Microneedles have previously been used to deliver insulin to animal models, but not in human subjects. This study tested the hypothesis that hollow microneedles can deliver insulin to modulate blood glucose levels in subjects with type 1 diabetes in a minimally invasive manner.


This study was carried out in two adults with type 1 diabetes and evaluated bolus delivery of lispro insulin using a hollow microneedle compared to a catheter infusion set (9 mm). The study first determined the minimum insulin delivery depth by administering insulin from microneedles inserted 1, 3.5, and 5 mm into the skin of fasting subjects and then assessed the efficacy of insulin delivery from microneedles inserted 1 mm into the skin to reduce postprandial glucose levels.
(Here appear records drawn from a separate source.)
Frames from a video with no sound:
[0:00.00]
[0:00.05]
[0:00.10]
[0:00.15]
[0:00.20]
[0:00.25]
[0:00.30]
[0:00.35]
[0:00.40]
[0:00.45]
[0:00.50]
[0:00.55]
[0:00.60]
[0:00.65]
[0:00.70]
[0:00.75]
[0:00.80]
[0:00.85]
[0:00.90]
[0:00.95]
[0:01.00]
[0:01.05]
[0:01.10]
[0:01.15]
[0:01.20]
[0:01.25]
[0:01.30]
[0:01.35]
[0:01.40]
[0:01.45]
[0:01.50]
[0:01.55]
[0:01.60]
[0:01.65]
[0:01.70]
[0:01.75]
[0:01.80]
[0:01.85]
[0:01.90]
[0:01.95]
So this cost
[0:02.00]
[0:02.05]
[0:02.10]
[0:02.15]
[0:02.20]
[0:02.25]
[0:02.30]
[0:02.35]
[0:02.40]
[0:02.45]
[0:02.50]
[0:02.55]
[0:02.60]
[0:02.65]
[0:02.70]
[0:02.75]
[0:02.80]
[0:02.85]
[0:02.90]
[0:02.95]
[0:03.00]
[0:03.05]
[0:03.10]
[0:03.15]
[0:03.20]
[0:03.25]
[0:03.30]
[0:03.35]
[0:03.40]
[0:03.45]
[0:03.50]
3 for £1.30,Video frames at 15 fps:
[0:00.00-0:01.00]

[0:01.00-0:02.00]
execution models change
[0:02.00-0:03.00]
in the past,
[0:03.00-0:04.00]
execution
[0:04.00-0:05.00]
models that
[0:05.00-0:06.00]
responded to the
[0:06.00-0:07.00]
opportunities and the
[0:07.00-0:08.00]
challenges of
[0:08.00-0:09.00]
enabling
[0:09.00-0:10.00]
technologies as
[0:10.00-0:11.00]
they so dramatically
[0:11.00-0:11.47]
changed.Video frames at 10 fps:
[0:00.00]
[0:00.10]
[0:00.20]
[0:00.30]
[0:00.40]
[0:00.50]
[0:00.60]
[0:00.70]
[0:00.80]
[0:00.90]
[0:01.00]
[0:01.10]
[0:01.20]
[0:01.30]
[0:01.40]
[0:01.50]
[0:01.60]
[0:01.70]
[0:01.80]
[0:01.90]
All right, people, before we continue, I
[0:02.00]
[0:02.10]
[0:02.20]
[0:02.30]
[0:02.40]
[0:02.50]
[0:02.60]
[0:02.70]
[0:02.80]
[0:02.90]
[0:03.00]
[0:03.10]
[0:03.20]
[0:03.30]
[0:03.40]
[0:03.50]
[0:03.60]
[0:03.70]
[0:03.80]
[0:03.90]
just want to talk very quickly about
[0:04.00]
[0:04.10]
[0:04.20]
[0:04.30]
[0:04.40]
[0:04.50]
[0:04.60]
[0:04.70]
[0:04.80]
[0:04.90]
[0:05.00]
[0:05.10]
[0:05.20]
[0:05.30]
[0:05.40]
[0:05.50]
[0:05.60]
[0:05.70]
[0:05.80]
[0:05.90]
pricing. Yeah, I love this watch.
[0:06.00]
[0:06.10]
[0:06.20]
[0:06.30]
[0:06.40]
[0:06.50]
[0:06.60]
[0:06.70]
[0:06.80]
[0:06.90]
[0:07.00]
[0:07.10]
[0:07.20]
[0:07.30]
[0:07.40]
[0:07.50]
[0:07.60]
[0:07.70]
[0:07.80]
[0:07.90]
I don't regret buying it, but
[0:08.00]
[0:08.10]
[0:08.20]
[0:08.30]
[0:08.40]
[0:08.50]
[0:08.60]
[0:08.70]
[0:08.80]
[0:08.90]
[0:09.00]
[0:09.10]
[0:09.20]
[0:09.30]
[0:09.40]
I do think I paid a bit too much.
Blood samples were periodically assayed for plasma free insulin and plasma glucose levels for up to 3.5 h.


The first phase of the study indicated that microneedles inserted at the shallowest depth of 1 mm within the skin led to rapid insulin absorption and reduction in glucose levels. Bolus insulin delivery followed by consumption of a standardized meal in the second phase revealed that microneedles were effective in reducing postprandial glucose levels. Subjects reported no pain from microneedle treatments, and there were no adverse events.


This study provides the first proof of concept that hollow microneedles can effectively deliver bolus insulin to type 1 diabetes subjects in a minimally invasive manner.